DIRECTIONS FOR THIS TASK: Down to the last line below, repeat the entries word for word and drop the pictures.

Segment Open

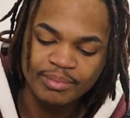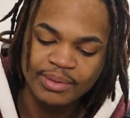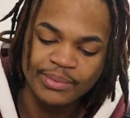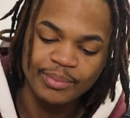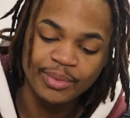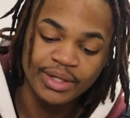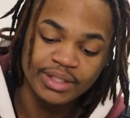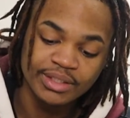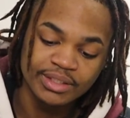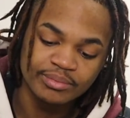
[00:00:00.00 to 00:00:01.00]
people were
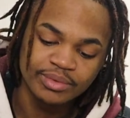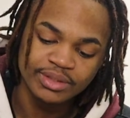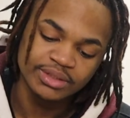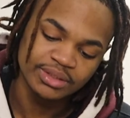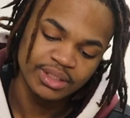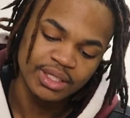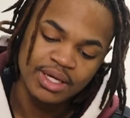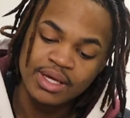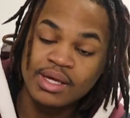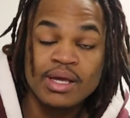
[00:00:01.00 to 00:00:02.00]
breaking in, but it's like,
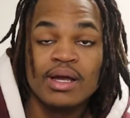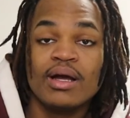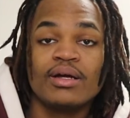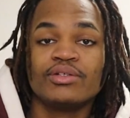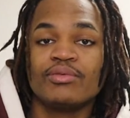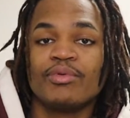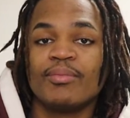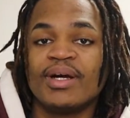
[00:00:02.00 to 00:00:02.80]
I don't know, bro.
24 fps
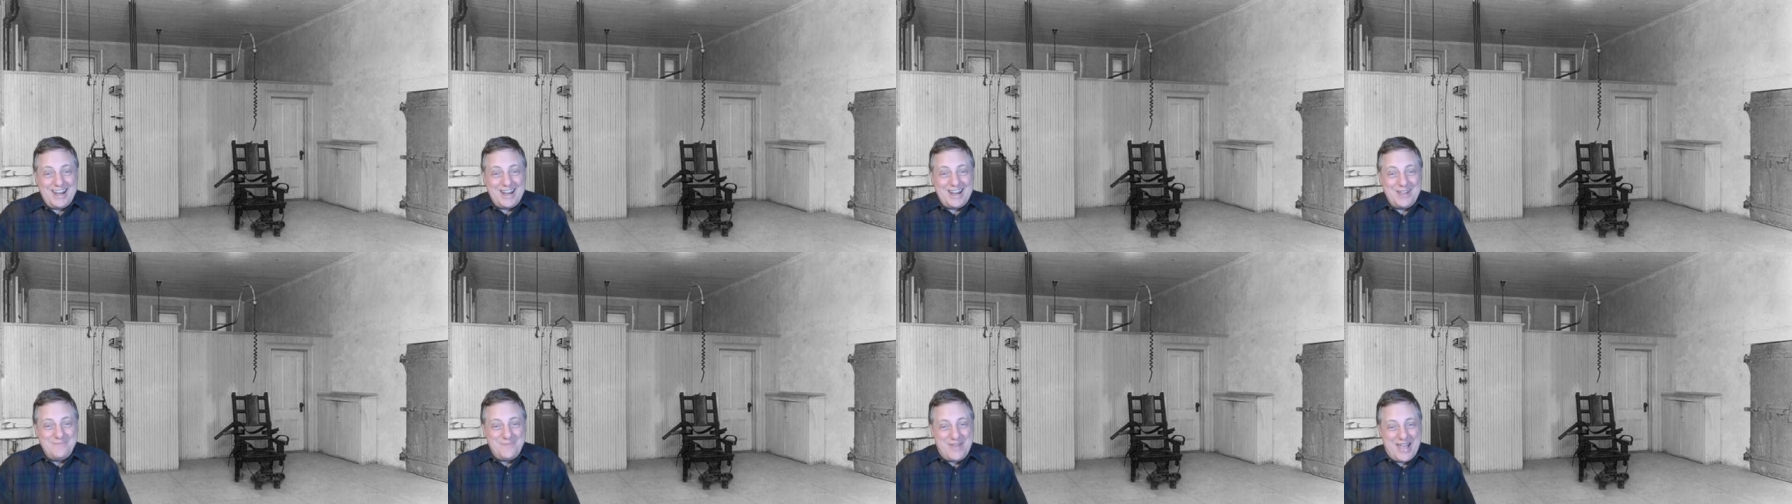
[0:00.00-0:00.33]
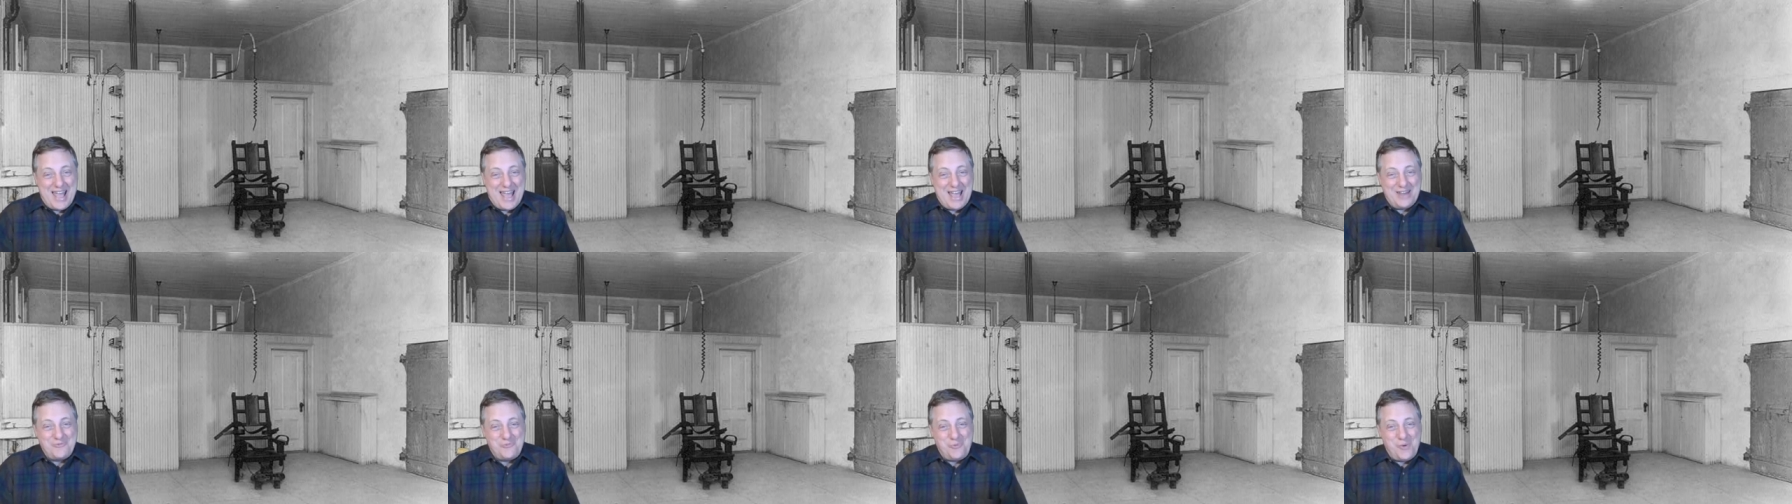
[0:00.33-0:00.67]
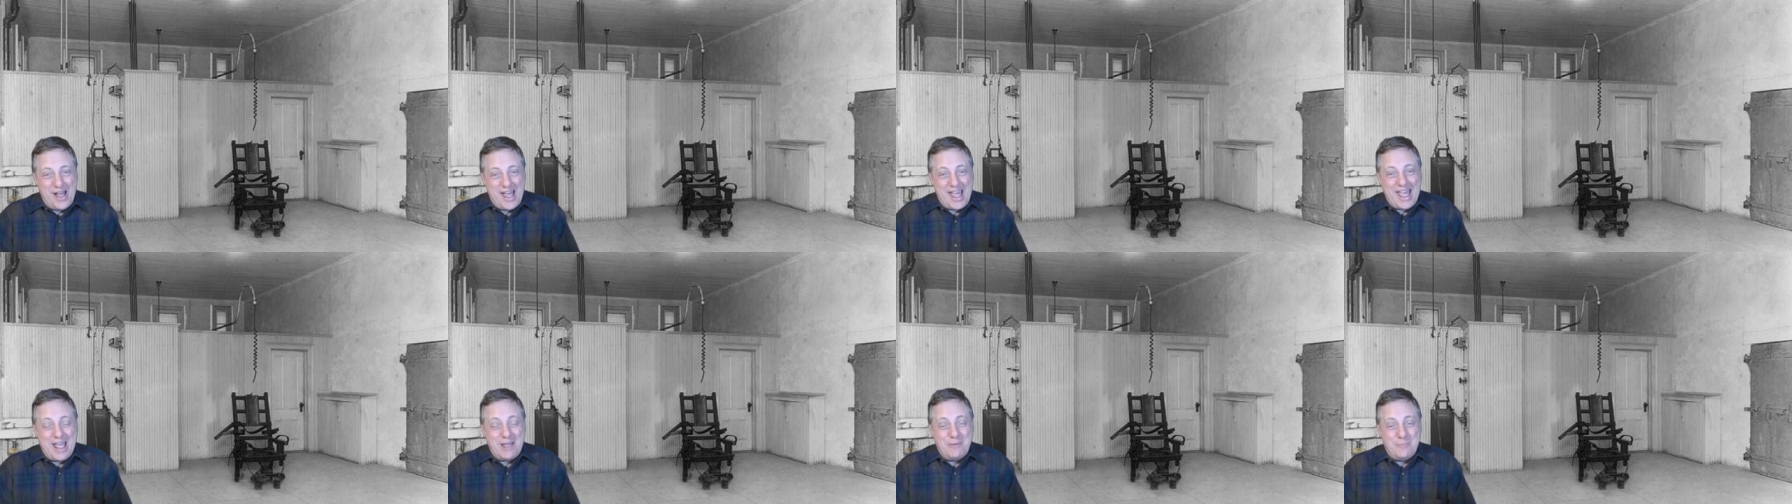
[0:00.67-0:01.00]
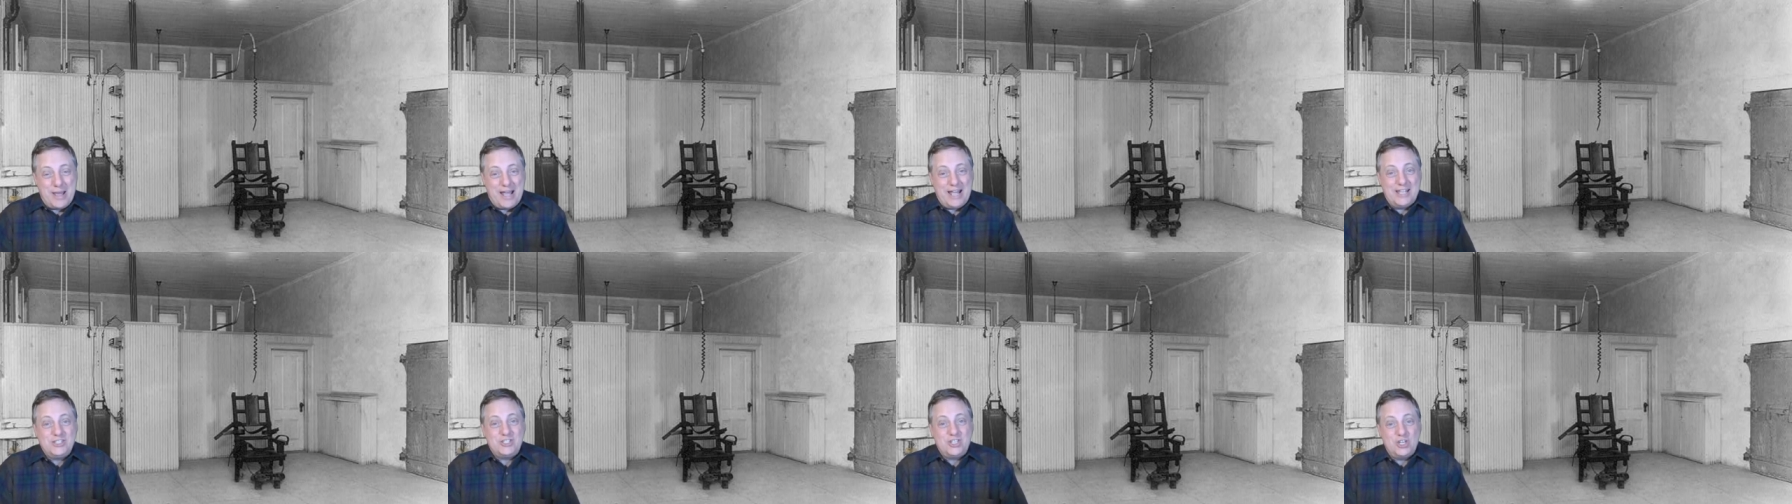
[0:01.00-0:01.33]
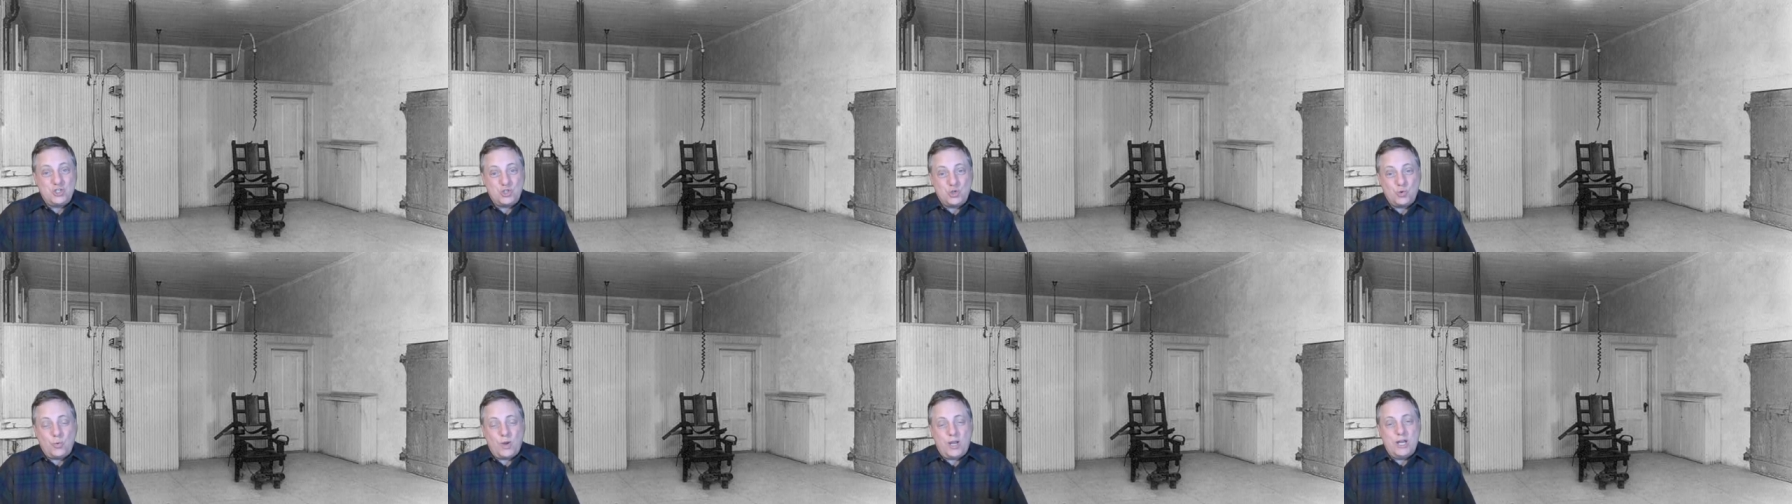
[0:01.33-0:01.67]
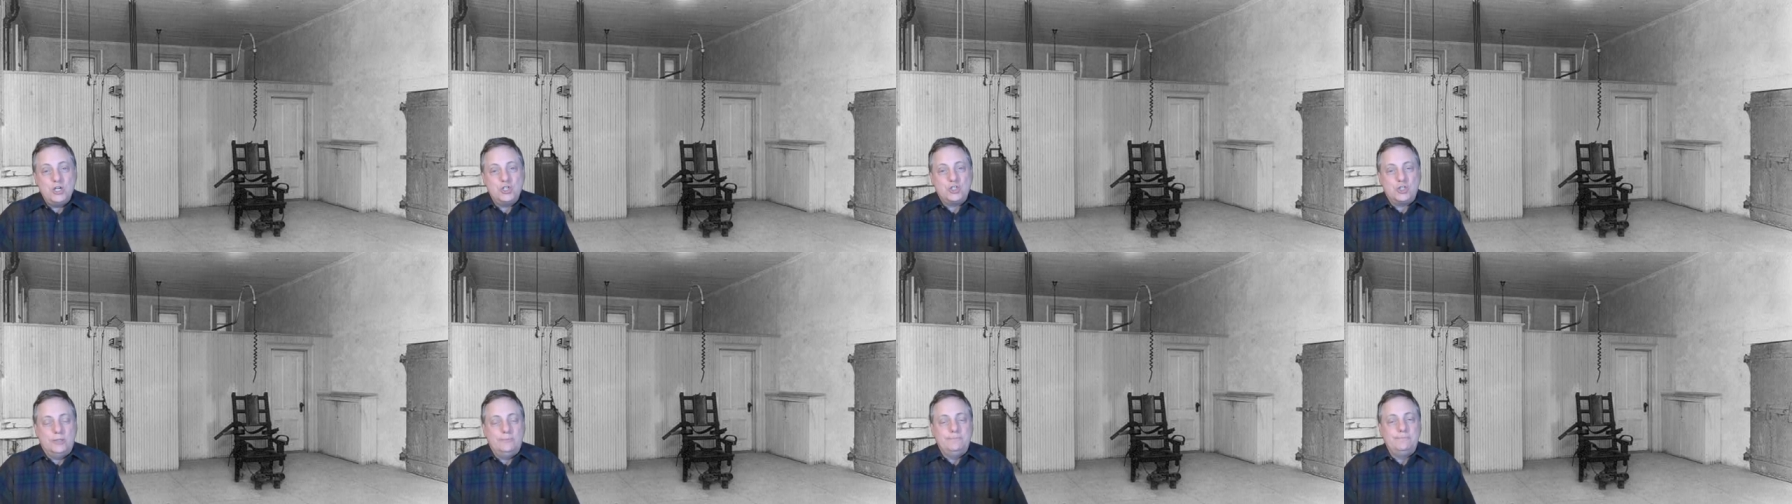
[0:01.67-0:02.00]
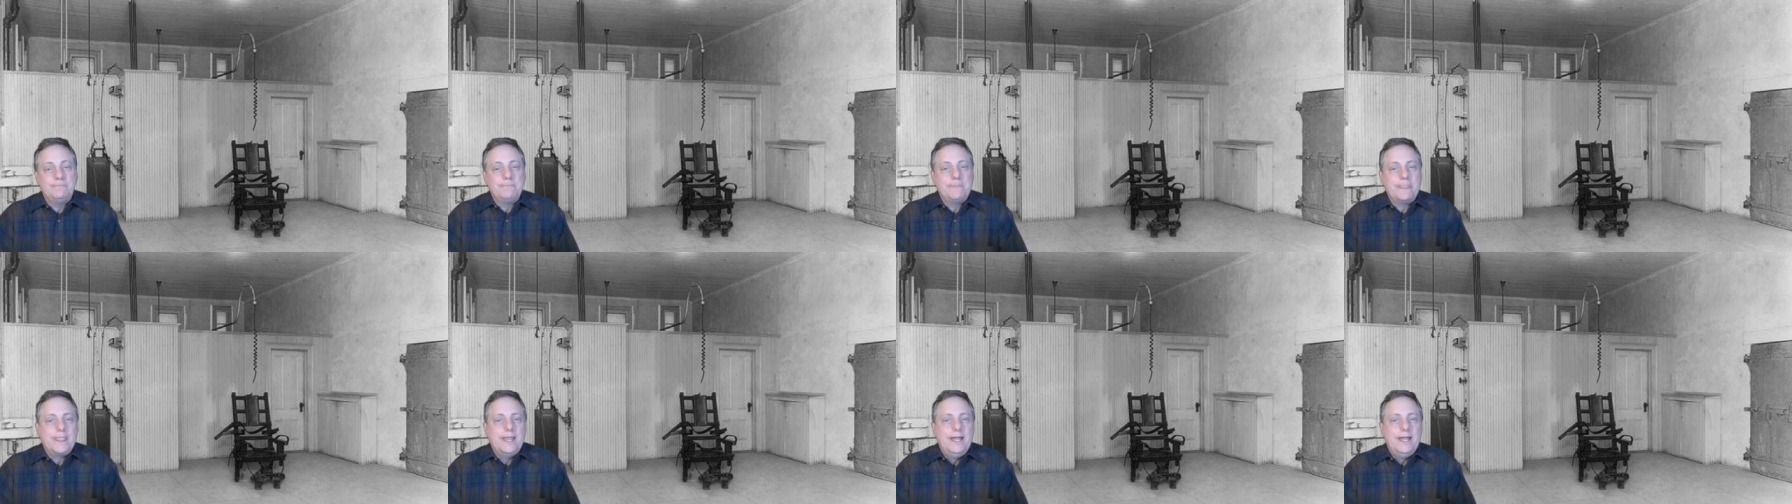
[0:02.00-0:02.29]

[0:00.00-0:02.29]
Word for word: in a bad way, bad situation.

Segment Closed

ANSWER SPACE:
[00:00:00.00 to 00:00:01.00]
people were
[00:00:01.00 to 00:00:02.00]
breaking in, but it's like,
[00:00:02.00 to 00:00:02.80]
I don't know, bro.
24 fps
[0:00.00-0:00.33]
[0:00.33-0:00.67]
[0:00.67-0:01.00]
[0:01.00-0:01.33]
[0:01.33-0:01.67]
[0:01.67-0:02.00]
[0:02.00-0:02.29]

[0:00.00-0:02.29]
Word for word: in a bad way, bad situation.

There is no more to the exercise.